Stored data entries
+++
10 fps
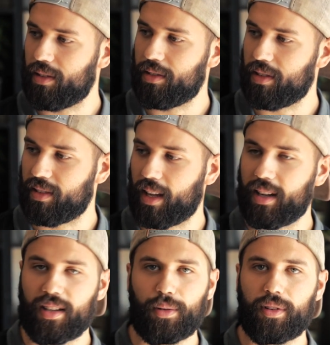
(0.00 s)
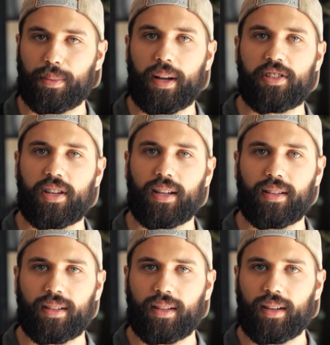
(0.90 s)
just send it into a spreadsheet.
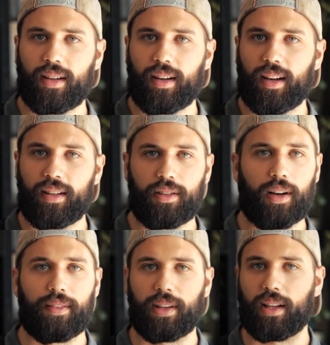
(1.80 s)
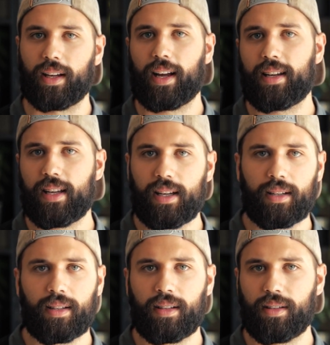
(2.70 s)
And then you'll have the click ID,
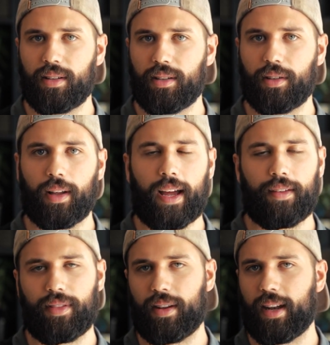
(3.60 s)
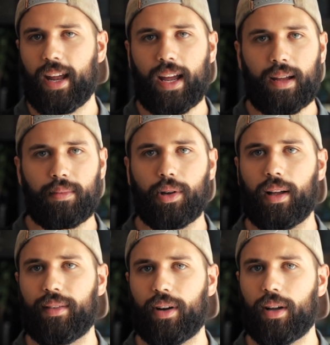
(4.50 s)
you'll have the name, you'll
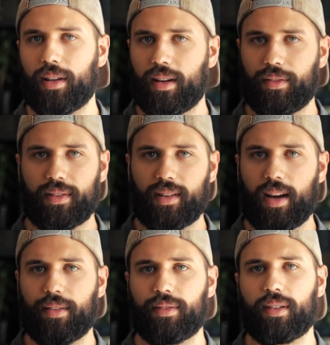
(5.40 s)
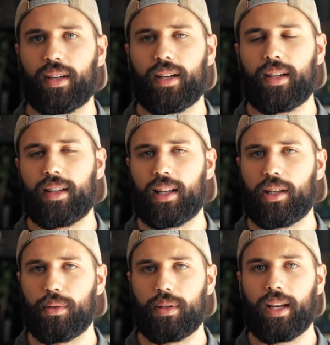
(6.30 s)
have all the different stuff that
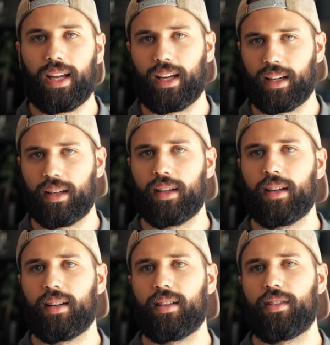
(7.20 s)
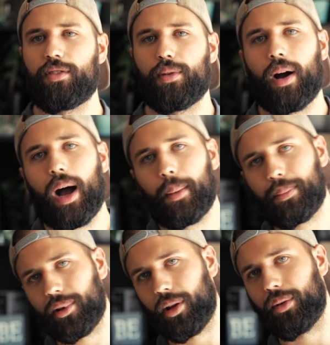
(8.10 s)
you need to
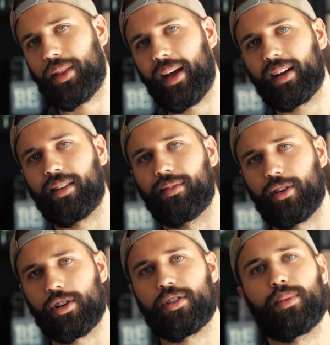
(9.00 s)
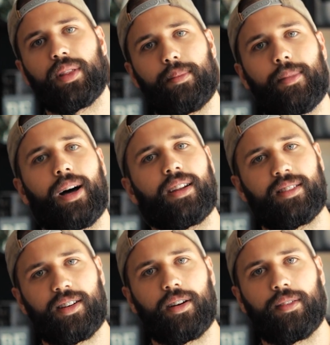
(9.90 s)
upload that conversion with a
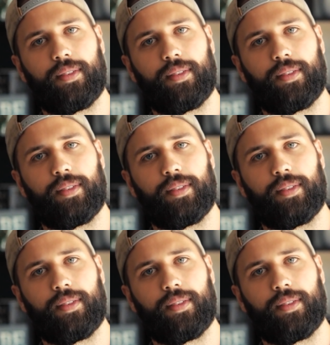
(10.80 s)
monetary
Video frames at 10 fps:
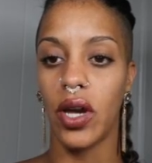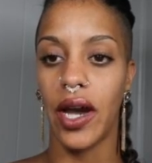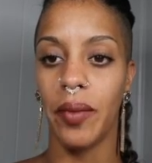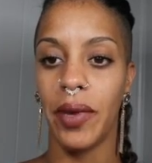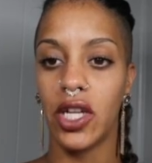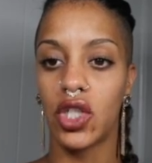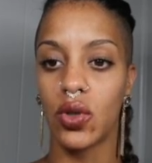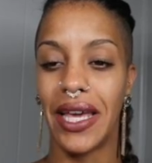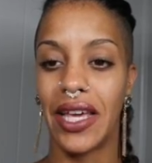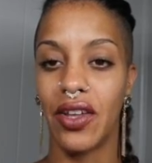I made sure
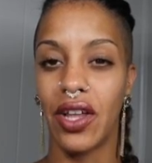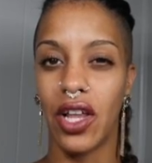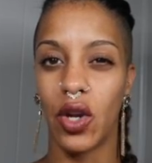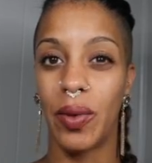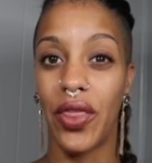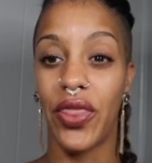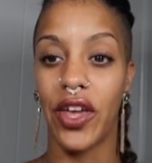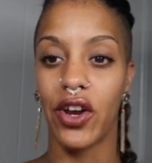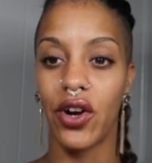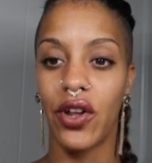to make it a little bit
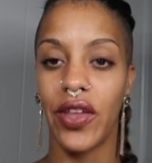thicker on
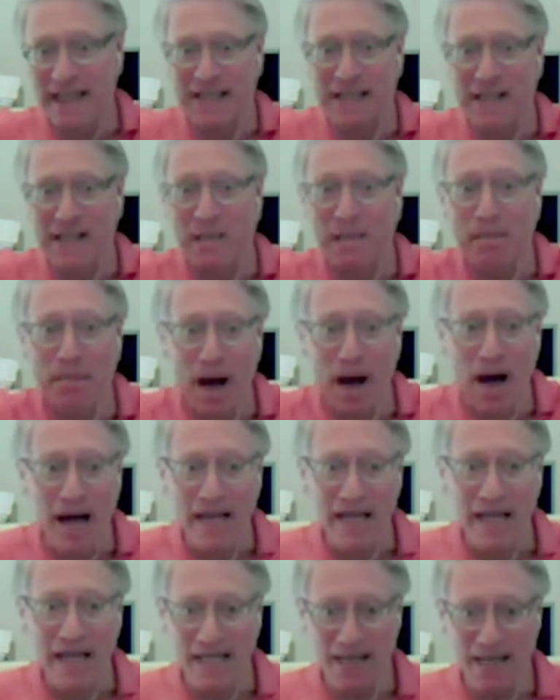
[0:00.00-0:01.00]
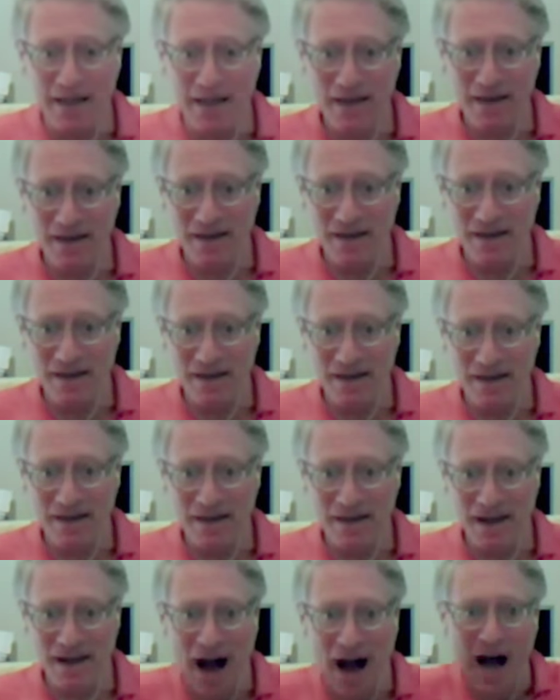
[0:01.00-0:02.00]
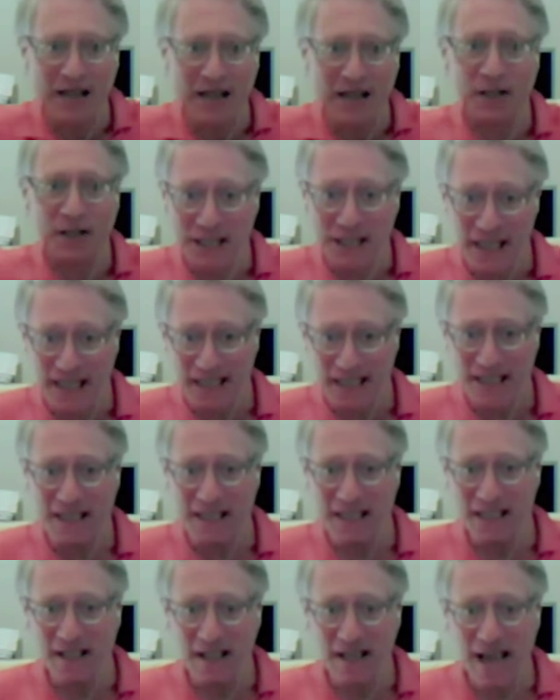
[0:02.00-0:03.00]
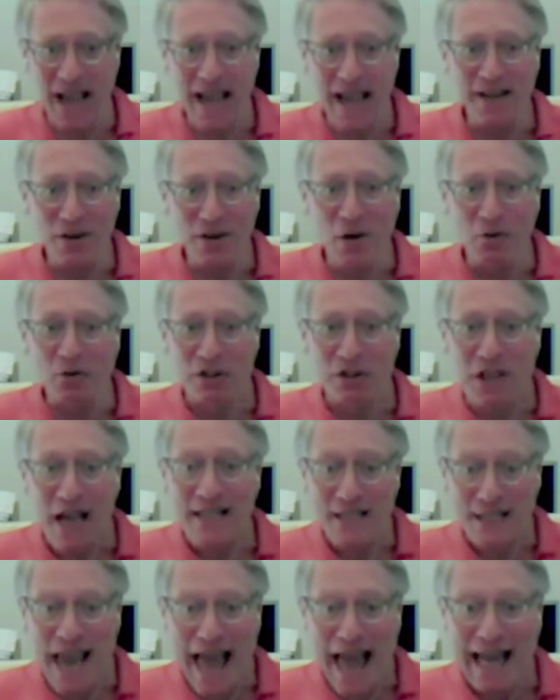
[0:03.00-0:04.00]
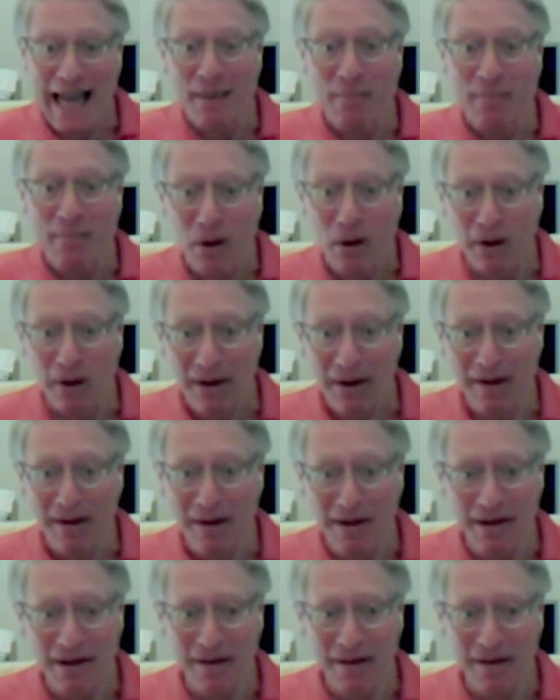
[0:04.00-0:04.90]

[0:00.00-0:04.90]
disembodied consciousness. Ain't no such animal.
+++
» **Required work**
Your answer must contain the full data, repeated exactly, without pictures.

» **Result of the task**
10 fps
(0.00 s)
(0.90 s)
just send it into a spreadsheet.
(1.80 s)
(2.70 s)
And then you'll have the click ID,
(3.60 s)
(4.50 s)
you'll have the name, you'll
(5.40 s)
(6.30 s)
have all the different stuff that
(7.20 s)
(8.10 s)
you need to
(9.00 s)
(9.90 s)
upload that conversion with a
(10.80 s)
monetary
Video frames at 10 fps:
I made sure
to make it a little bit
thicker on
[0:00.00-0:01.00]
[0:01.00-0:02.00]
[0:02.00-0:03.00]
[0:03.00-0:04.00]
[0:04.00-0:04.90]

[0:00.00-0:04.90]
disembodied consciousness. Ain't no such animal.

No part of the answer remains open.